Lorcan Ward, a metal musician, joins a long line of fans who have created music inspired by the Warhammer 40k universe
Lorcan Ward, a Warhammer 40k fan and metal musician, released ‘The Wolves of Fenris,’ a metal track inspired by the grim darkness of the 41st millennium, on Thursday via YouTube and Spotify. Ward’s second piece of unofficial 40k music is a classic piece of power metal from the boastful perspective of the Warhammer 40k Space Wolves.
According to Ward’s track notes, it’s “a song that would serve as a drinking song but also as a battle cry. “It’s written from the perspective of the Space Wolves Space Marine legion during and after the Horus Heresy civil war when they earned their reputation as the Emperor of Mankind’s executioners.
Ward’s first 40k track, ‘Unbreakable,’ is about the Asta Militarum defending the Cadian Gate against the Chaos Space Marines. Despite the fact that both songs are blood-pumping power metal arrangements, Ward claims that “Unbreakable was all about honour,” whereas Wolves of Fenris “is about tearing down those ideals.”
Currently, the only source of official Warhammer 40k music is the soundtracks to Warhammer 40k PC or console games. Guillaume David’s score for Mechanicus, a game similar to XCOM about Adeptus Mechanicus Tech Priests robbing a Necron tomb world, is a fantastic blend of synths, choral singing, ambient electronica, and a real church organ. Jasper Kyd’s Darktide music blends religious music with industrial electronica to great effect.

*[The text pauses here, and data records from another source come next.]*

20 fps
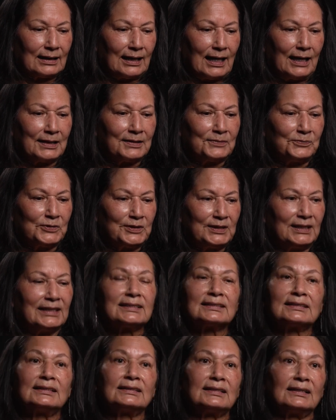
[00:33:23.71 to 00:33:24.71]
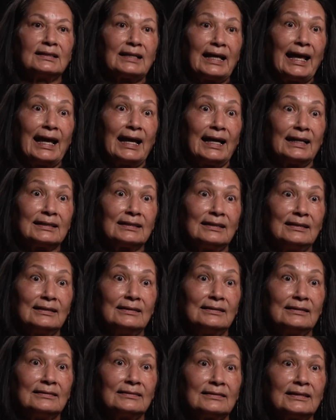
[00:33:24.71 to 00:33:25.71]
I would listen to that
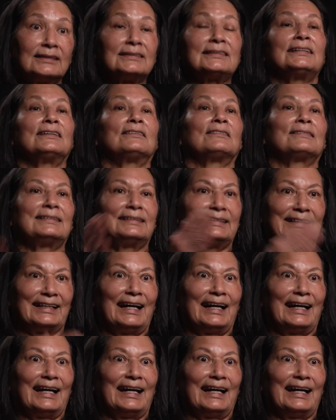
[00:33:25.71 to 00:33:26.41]
until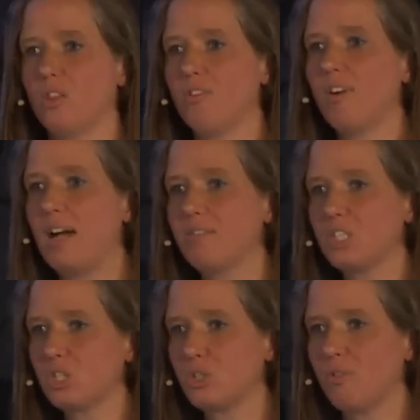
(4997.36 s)
5-year
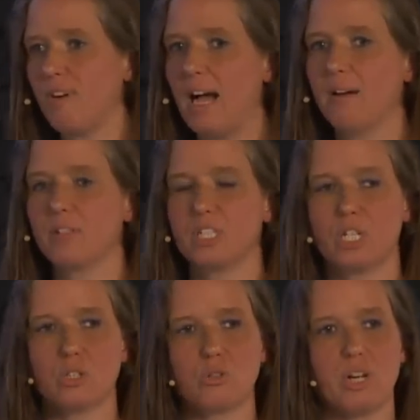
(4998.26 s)
survival in
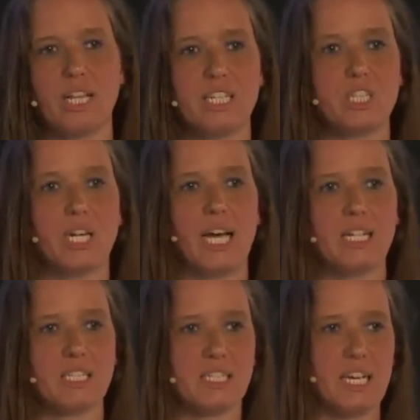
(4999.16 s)
Australia and the
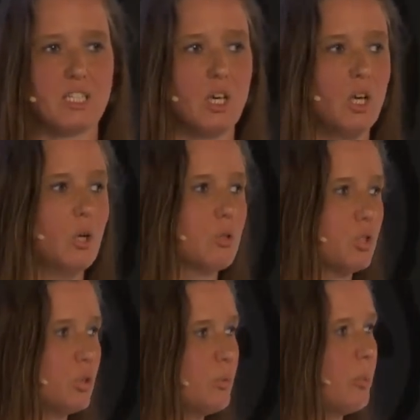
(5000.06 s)
United States was
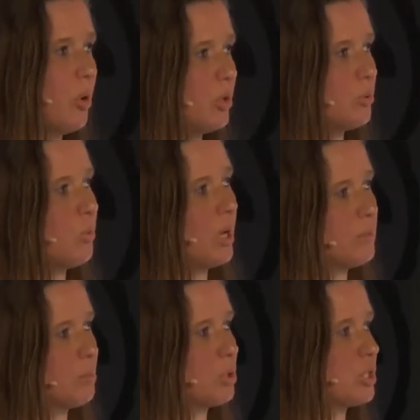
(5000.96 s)

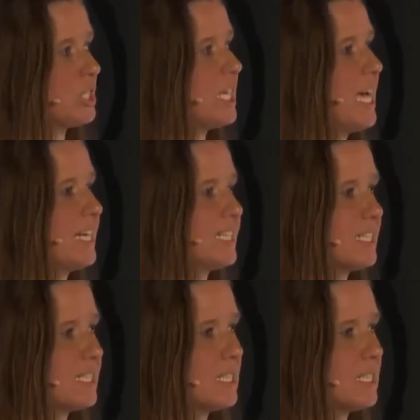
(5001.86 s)
2.1%.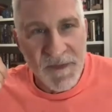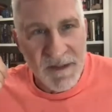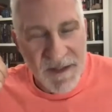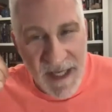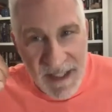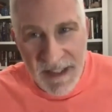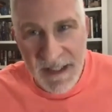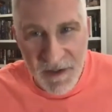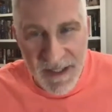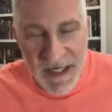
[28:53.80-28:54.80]
taking an
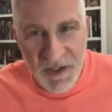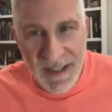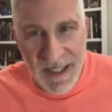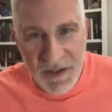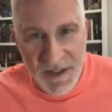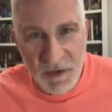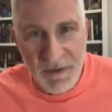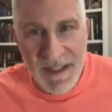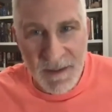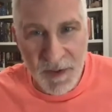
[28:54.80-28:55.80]
international action that
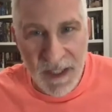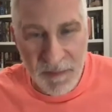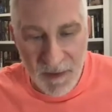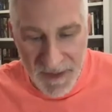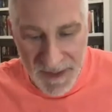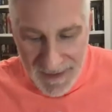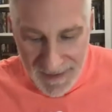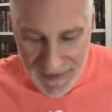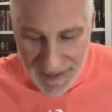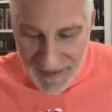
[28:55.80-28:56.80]
creates a problem
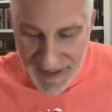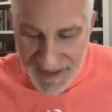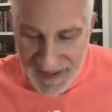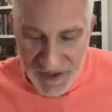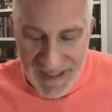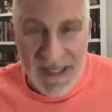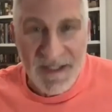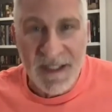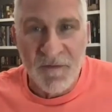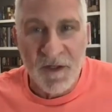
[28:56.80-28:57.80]
and then essentially
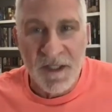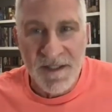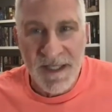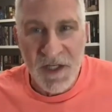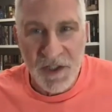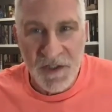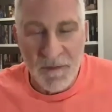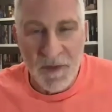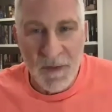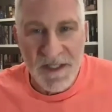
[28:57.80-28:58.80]
asking for concessions from
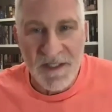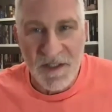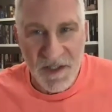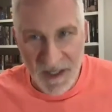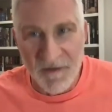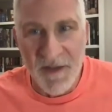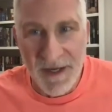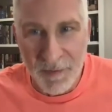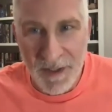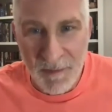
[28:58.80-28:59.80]
the West to solve
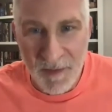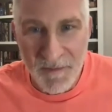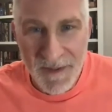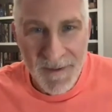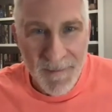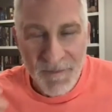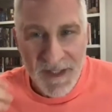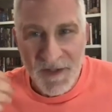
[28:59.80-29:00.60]
that problem. And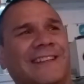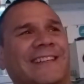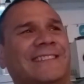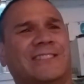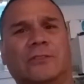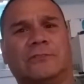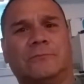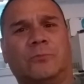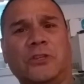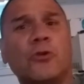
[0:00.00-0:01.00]
She goes,
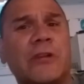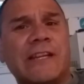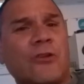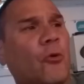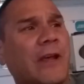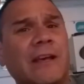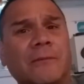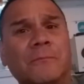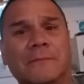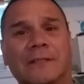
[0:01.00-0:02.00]
"Well, you don't even know
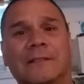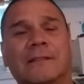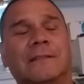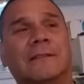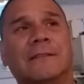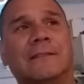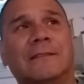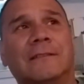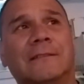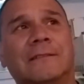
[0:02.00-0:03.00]
him."
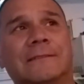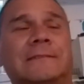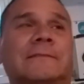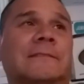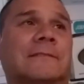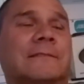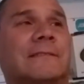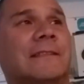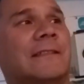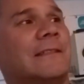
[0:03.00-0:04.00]
I was like,
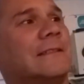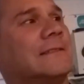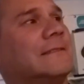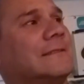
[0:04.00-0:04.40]
"Yeah."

Games Workshop had its own, short-lived music label, Warhammer Records, in the early 1990s. The majority of the bands simply released music as usual, with Warhammer 40k cover art, D-Rok’sOblivion, and Saxon’s UK release of Forever Free being the most well-known, but Bolt Thrower’s Realm of Chaos was themed around the Warhammer 40k universe.
For the original special edition of Dan Abnett’s Warhammer 40k book Traitor General, Black Library commissioned musician John Bergin to create a soundtrack album. It’s a haunting blend of noise, metal, military marches, and bagpipes.